Electronic Flora of South Australia Species Fact Sheet
Phylum Phaeophyta – Order Chordariales – Family Leathesiaceae
Thallus (Fig. 26A) forming spreading, mucoid, patches, with older parts becoming tufted, about 1 mm high, on Scytosiphon, with endophytic basal filaments in the host, developing a moderately extensive medulla surmounted by a stratum of plurilocular sporangia and long, free, cortical filaments and hairs. Basal filaments (Fig. 26A,B) penetrating the cortical and inner parts of the host, branched, producing medullary and in turn cortical filaments through the host surface. Medulla (Fig. 26A,B) becoming extensive in older tufts, basally constricted at host cortex then spreading, 100–160 µm and 8–12 cells high, with branched filaments of cells 8–16 (–20) µm in diameter and L/B 1–2. Determinate cortical filaments (Fig. 26A,B) 500–800 µm and 30–40 cells long, of similar diameter throughout and with intercalary divisions, cells usually slightly swollen, 10–14 µm in diameter and L/B (1–) 1.5–2. Phaeoplasts (Fig. 26C) several per cell, more or less discoid, usually with a pyrenoid; physodes numerous and prominent, usually centrally clustered. Phaeophycean hairs frequent, arising from upper medullary cells, 10–14 µm in diameter.
Reproduction: Plurilocular sporangia (Fig. 26A,B) produced by upper medullary cells, forming a stratum at the base of the cortical filaments, uniseriate, 50–80 µm and (10–) 15–25 locules long, 4–6 µm in diameter.
Type from Wanna, S. Aust., on Scytosiphon, low eulittoral ( Womersley, 21.viii.1967); holotype in ADU, A31873.
Distribution: Only known from the type collection.

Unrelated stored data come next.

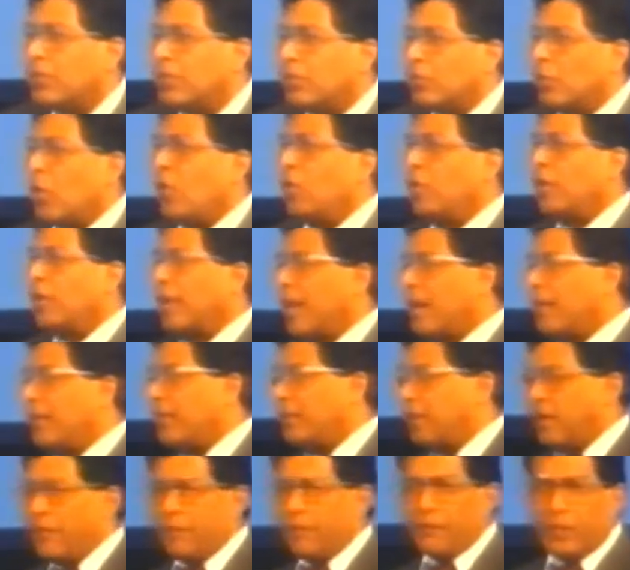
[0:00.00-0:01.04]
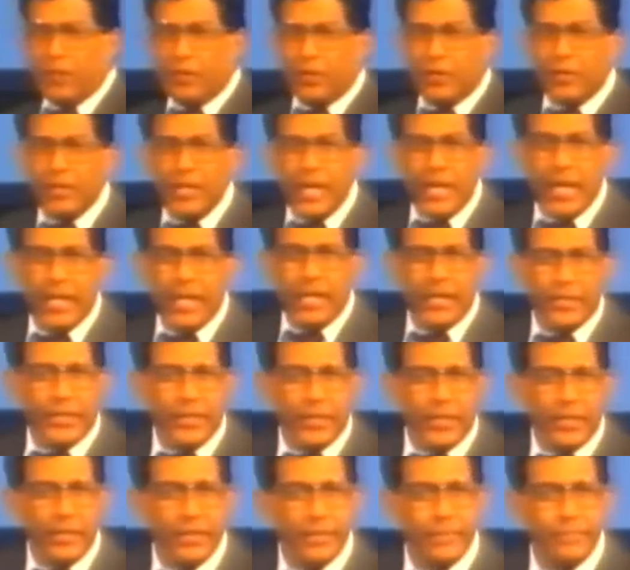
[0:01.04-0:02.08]
It's altogether different today,
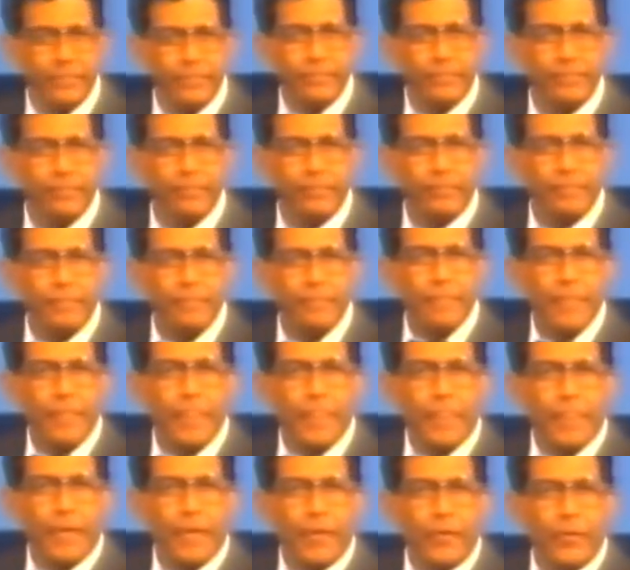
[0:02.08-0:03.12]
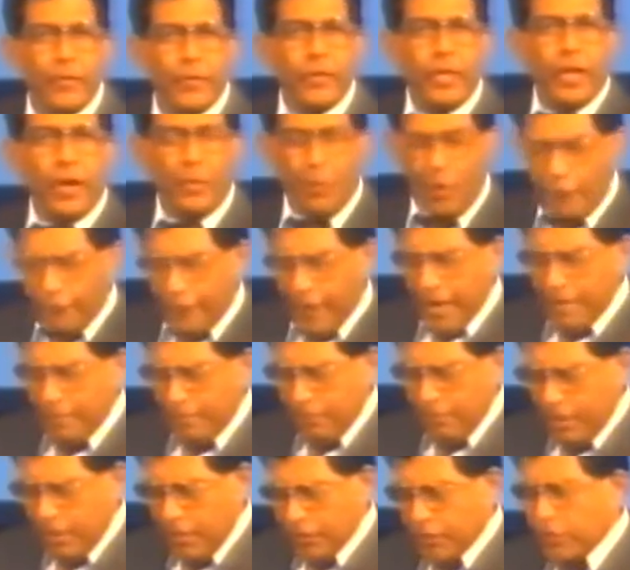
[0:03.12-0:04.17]
isn't it? Today we
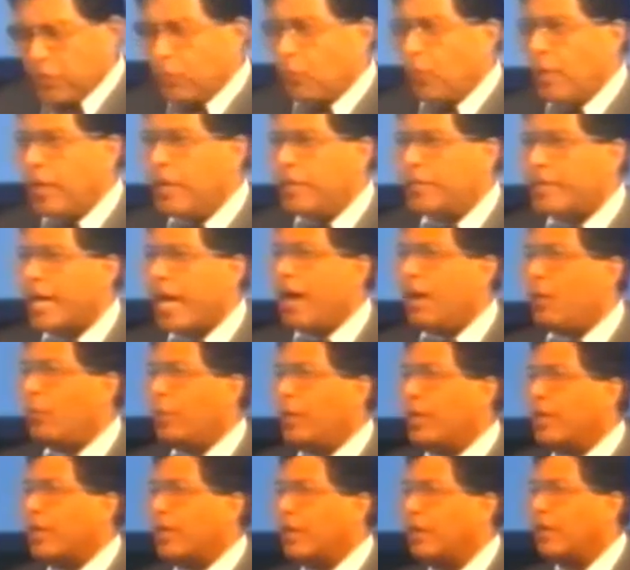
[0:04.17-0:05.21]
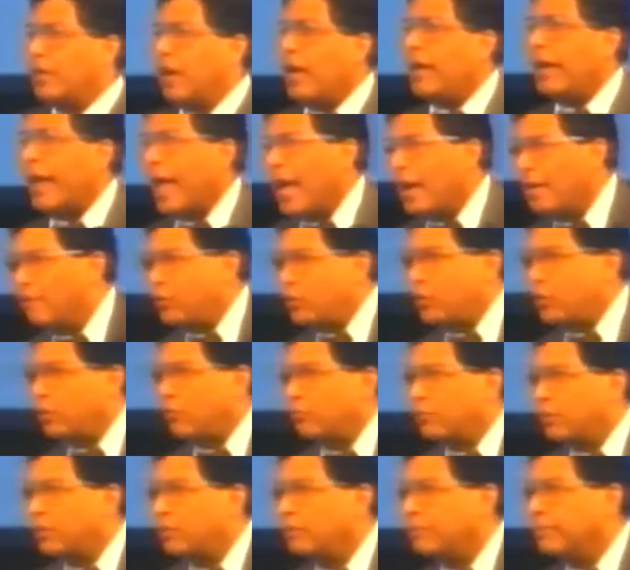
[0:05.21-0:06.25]
find means and ways how we cannot have
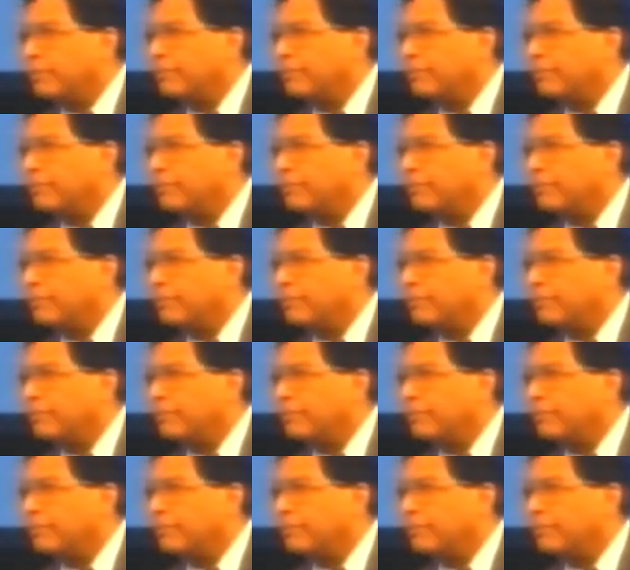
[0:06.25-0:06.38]
children.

The spreading nature of the thallus, the penetration of the basal filaments within the host tissue, and the largely free determinate cortical filaments, place this species in Myriactula. The medulla is more strongly developed than in many species, but less so than in the following species.

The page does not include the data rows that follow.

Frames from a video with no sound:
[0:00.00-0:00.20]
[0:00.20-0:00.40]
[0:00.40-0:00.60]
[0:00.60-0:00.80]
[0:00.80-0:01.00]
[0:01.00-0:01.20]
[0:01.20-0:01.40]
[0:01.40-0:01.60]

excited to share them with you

References: The Marine Benthic Flora of Southern Australia Part II
Womersley, H.B.S. (14 December, 1987)
The Marine Benthic Flora of Southern Australia
©Board of the Botanic Gardens and State Herbarium, Government of South Australia
Illustration in Womersley Part II, 1997: FIG. 26 A–C.
Figure 26 enlarge
Fig. 26. A–C. Myriactula caespitosa (ADU, A3187.±, holotype). A. Thallus with basal filaments penetrating the host medulla, plurilocular sporangia, determinate cortical filaments and longer phaeophycean hairs. B. Detail of thallus showing basal filaments, medulla, determinate cortical filaments, a phaeophycean hair and plurilocular sporangia. C. Cells of a determinate cortical filament with phaeoplasts and physodes. D–G. Myriactula filiformis (ADU, A48582, holotype). D. Thallus with basal layer, extensive medulla, stratum of plurilocular sporangia, determinate cortical filaments and longer phaeophycean hairs. E. Detail of thallus showing basal layer, medullary filaments, plurilocular sporangia, determinate cortical filaments and phaeophycean hairs. F. Cells of a determinate cortical filament with phaeoplasts. G. Short plurilocular sporangia on an upper determinate cortical filament.